Review: Michael Fassbender gives amazing performance in piercing ‘Shame’

Steve McQueen and Michael Fassbender are building a body of work together that is demanding, intellectually rigorous, and deeply felt, and if they continue, I feel like it will be a privilege to watch what they produce as collaborators.  Their new film “Shame” is incredibly potent, a disturbing and visceral film about the ways we cope with the things that drive us, and the ways we destroy ourselves for who we are.  It is one of the year’s very best films, and a major artistic accomplishment.

Much of what drives the characters in the film is unspoken, and yet “Shame” manages to communicate volumes with its silence.  McQueen is a master of subtext, and from the very beginning of the film, he’s asking you to pay close attention, to connect the dots, and if you are willing to do that, it’s a wrenching experience.  I love that the film doesn’t explain everything to you, because it’s all in there.  It is also a formally impressive piece of film craft, and I think McQueen is one of those guys we need to watch closely.  He’s building these films to endure, and they are rewarding because of just how much he’s layered into them.

“Shame” tells the story of Brandon, an executive working in New York, and the way he uses sex as a non-stop anesthetic, a buffer that allows him to experience something like intimacy without ever having to reveal himself to anyone.  He thinks about sex constantly, and he’s perfectly happy to pay for it since that means no complications.  Brandon seems to barely be a human being when we meet him in the film.  He’s a husk.  He’s one urge, repeated on a loop, with nothing else complicating it.  Sure, he can flash a smile and make some small talk and pretend to be like everyone else, but he’s not, and watching him move through his day, it’s obvious he’s leading a double life.  At the office, he turns on his human face, smiles when he’s supposed to, reacts to the proper emotional cues, and generally charms the people he deals with.  After hours, it’s like he sheds that skin completely, and he indulges in a routine of random encounters, always on the prowl.  He looks at each woman he meets or sees as a possible hole to fill, and little else.  He’s almost scary in the empty way he regards the world.
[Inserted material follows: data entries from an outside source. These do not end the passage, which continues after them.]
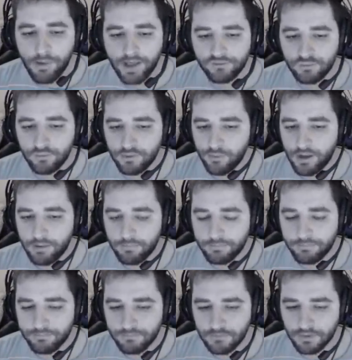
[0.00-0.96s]
to a ramp.
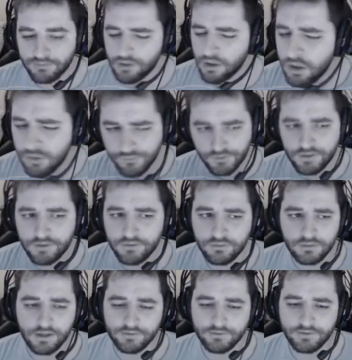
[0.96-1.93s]
There's a lot of teams who
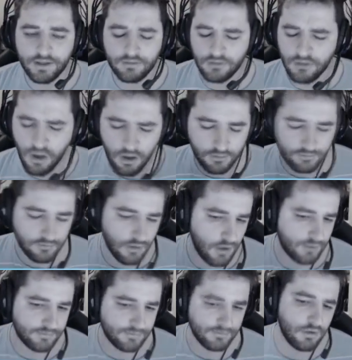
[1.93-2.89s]
does that. Lots
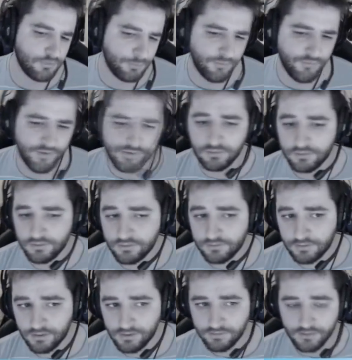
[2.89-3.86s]
of professional teams
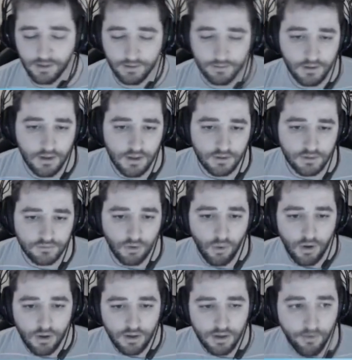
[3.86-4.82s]
does that. So
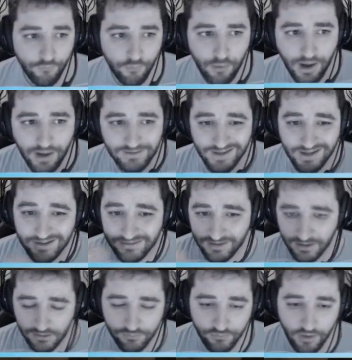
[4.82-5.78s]
if you guys can
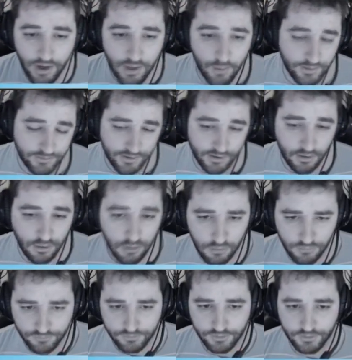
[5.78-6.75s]
identify when they're
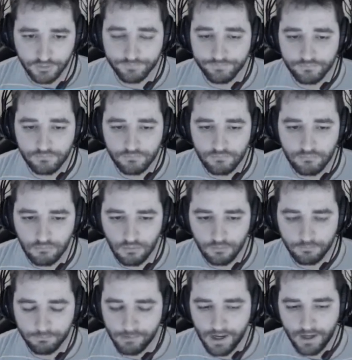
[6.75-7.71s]
close here
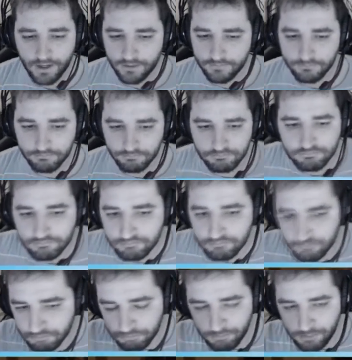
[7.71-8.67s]
by
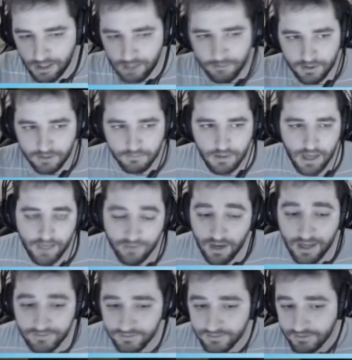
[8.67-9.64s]
maybe
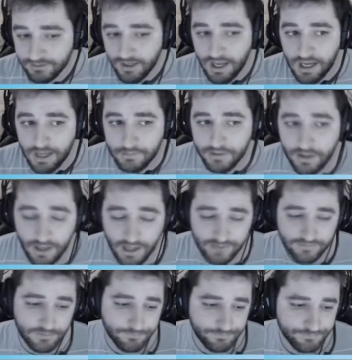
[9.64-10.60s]
analyzing the time, analyzing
There’s one ritual we see him play out a few times that only gains meaning later in the film.  There’s a message on his voice mail that he plays each time he’s finished having sex, each time he’s shown the woman du jour out, and as he listens, he walks around the apartment naked, still soaked in the sweat from the latest session.  The person on the machine doesn’t identify herself, but it’s apparent that her voice provokes a reaction from Brandon.  Then one afternoon he comes home and someone’s in his house, his sister Sissy (Carey Mulligan).  He’s not happy to see her, either.  Right away, her presence stirs something in him, something that he would rather keep buried.  Her behavior is just as inappropriate, just as damaged as his, but different.  When she acts out, it’s not random at all.  It’s designed to hurt Brandon, to shake him up, and she gets the reaction she’s looking for.

This isn’t really a film about plot or about big story points.  It’s just an observational look into the lives of these two broken people, and no matter what, they just keep sinking deeper, little by little, unable to stop themselves.  Both Fassbender and Mulligan reach deep for this one, and they give haunted performances.  I found their work deeply affecting, and for Fassbender, this is further proof that he’s one of the main guys working right now that you can turn to when you have a difficult piece of material that everyone’s afraid of.  Fassbender seems to know no fear at all, and he never makes the mistake of trying to smooth off Brandon’s rough edges.  He actually seems determined to see how far he can go while still keeping this guy recognizably human on some level.

The film takes a familiar downward spiral, and we’ve certainly seen the basic shape of this material in other addiction films, but what made it work for me is the way McQueen handles things, and the way Sean Bobbitt’s photography and Harry Escott’s score work as a sort of hypnosis.  It’s is mesmerizingly made, and McQueen keeps Brandon at an emotional reserve as long as he can so that when we finale see him break, it is shattering for us as well.  The film may not flinch from the material it deals with, and there’s a good chance they’ll end up with an NC-17 rating as a result, but it is ultimately about the struggle we all face each day with emptiness and our own histories.  We may not be driven as far as Brandon and Sissy, but the exaggeration only works to underscore just how important these questions are to us as human beings.

Fox Searchlight will release “Shame” in the US sometime before the end of the year.